Back in the day, when mini-skirts were new, we went to junior high school, not middle school. Junior high school included 7th, 8th, and 9th grades. That meant we entered high school, and didn’t even know it. Somewhere in 9th grade, I recall a sophisticated friend raising an eyebrow and sniffing, “We’re in high school now, you know”. The rest of us just threw our Twinkie wrappers at her and told her to quit being such a snoot. Nobody was paying much attention to our grades.  Nobody was making a four-year college preparatory plan for us. I still don’t know if our 9th grade transcripts were sent to the colleges we eventually applied to. 

The passage from 8th grade to 9th grade was marked by nothing more than perhaps changing shoe size over the summer.

So I’m astounded at the big hoopla over 8th grade graduation. Last I looked at California state law, a child has to go to school until age 18. You’d have to be held back four times to drop out of school legally before completing middle school.  Not even the reefer dude had that kind of academic trouble, although come to think of it, he was shaving in 6th grade. 

Moreover, flunking a grade becomes an impossibility in our school district, where the line to sign up  children for extra-curricular advanced math tutoring at the neighborhood Kumon Center is longer than the line at the DMV to renew your driver’s license without an appointment.

But apparently, I’m the only one who isn’t impressed with her child completing 8th grade.  The children spent their last week of school rehearsing a well-oiled graduation ceremony.  My gosh, those kids could really sit down and stand up in unison. And boy oh boy, could they march two by two or what? Sure, I enjoyed as much as the next gal wrestling parents for a coveted aisle seat that had a clear shot for photographs. Still, it seems to be just a tad of overkill, since they’ll be standing at those crazy crossroads of life again in four more years, and, hopefully, four years after that.

Overkill, however, doesn’t begin to describe the party that followed the ceremony.  I know that high school parents do an amazing party for their graduating seniors, but that’s because it assures the kids will show up and be safe in the gym, rather than driving drunk from party to party (not that I would know about that). This middle school party had unbelievably spectacular decorations – a replica of San Francisco, including the Golden Gate Bridge, the Palace of Fine Arts, Lombard Street, and the financial district.  Devoted parents slaved over this party all year.  I appreciate their dedication and hard work. The kids had a great time, but I think they would have had a great time with some streamers and balloons, as long as they had a last chance to hang out with their friends while listening to Lady Gaga and Ke$ha tunes.

I’m thinking back to when the pre-school teacher earnestly told me that my daughter was “kindergarten-ready”. A year later we were attending kindergarten graduation, where the teacher made everyone personally fitted graduation mortor boards. Finishing 5th grade had a certain amount of hullabaloo, too. Changing schools is a big deal for kids, but for most kids, the celebrations strike me as confusing achievement with just plain growing up.
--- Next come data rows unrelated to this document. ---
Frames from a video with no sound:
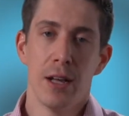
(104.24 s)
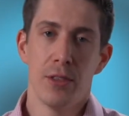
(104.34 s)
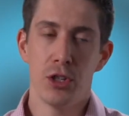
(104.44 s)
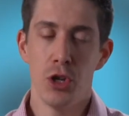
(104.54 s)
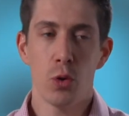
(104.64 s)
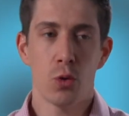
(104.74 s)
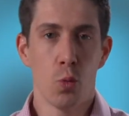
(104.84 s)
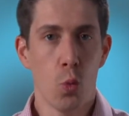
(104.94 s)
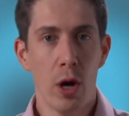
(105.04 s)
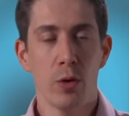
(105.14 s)
there's no
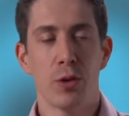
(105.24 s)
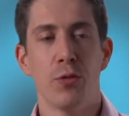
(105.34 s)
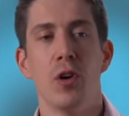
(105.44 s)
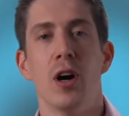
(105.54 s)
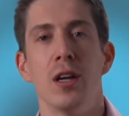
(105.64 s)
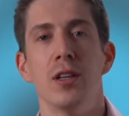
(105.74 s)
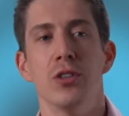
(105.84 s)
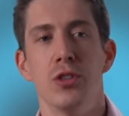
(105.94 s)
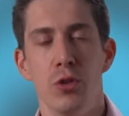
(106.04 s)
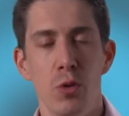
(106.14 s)

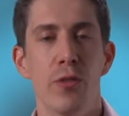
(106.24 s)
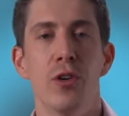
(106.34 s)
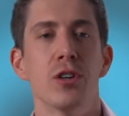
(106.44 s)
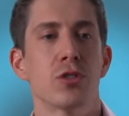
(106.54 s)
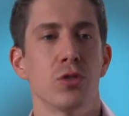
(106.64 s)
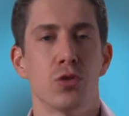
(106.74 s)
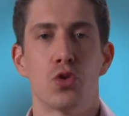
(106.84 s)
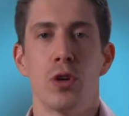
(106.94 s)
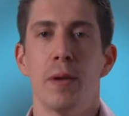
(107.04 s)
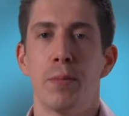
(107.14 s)
well-defined universal
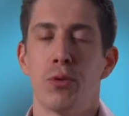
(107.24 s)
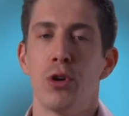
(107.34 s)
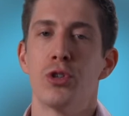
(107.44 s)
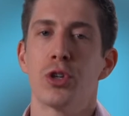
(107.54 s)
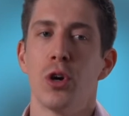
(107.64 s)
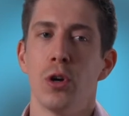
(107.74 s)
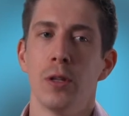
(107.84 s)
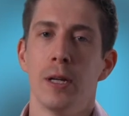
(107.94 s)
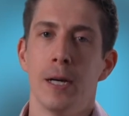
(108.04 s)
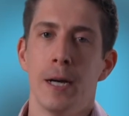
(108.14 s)
treatment protocol.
Maybe people see the end of middle school as a good time for a coming of age ceremony, in place of a Bat Mitzvah or quinceanera, and the pretty dresses and handsome suits do make good photo ops. But I can’t help but wonder, when our children really do achieve something, after hard work and determination, will they know we are proud of them if the festivities don't measure up to 8th  grade graduation?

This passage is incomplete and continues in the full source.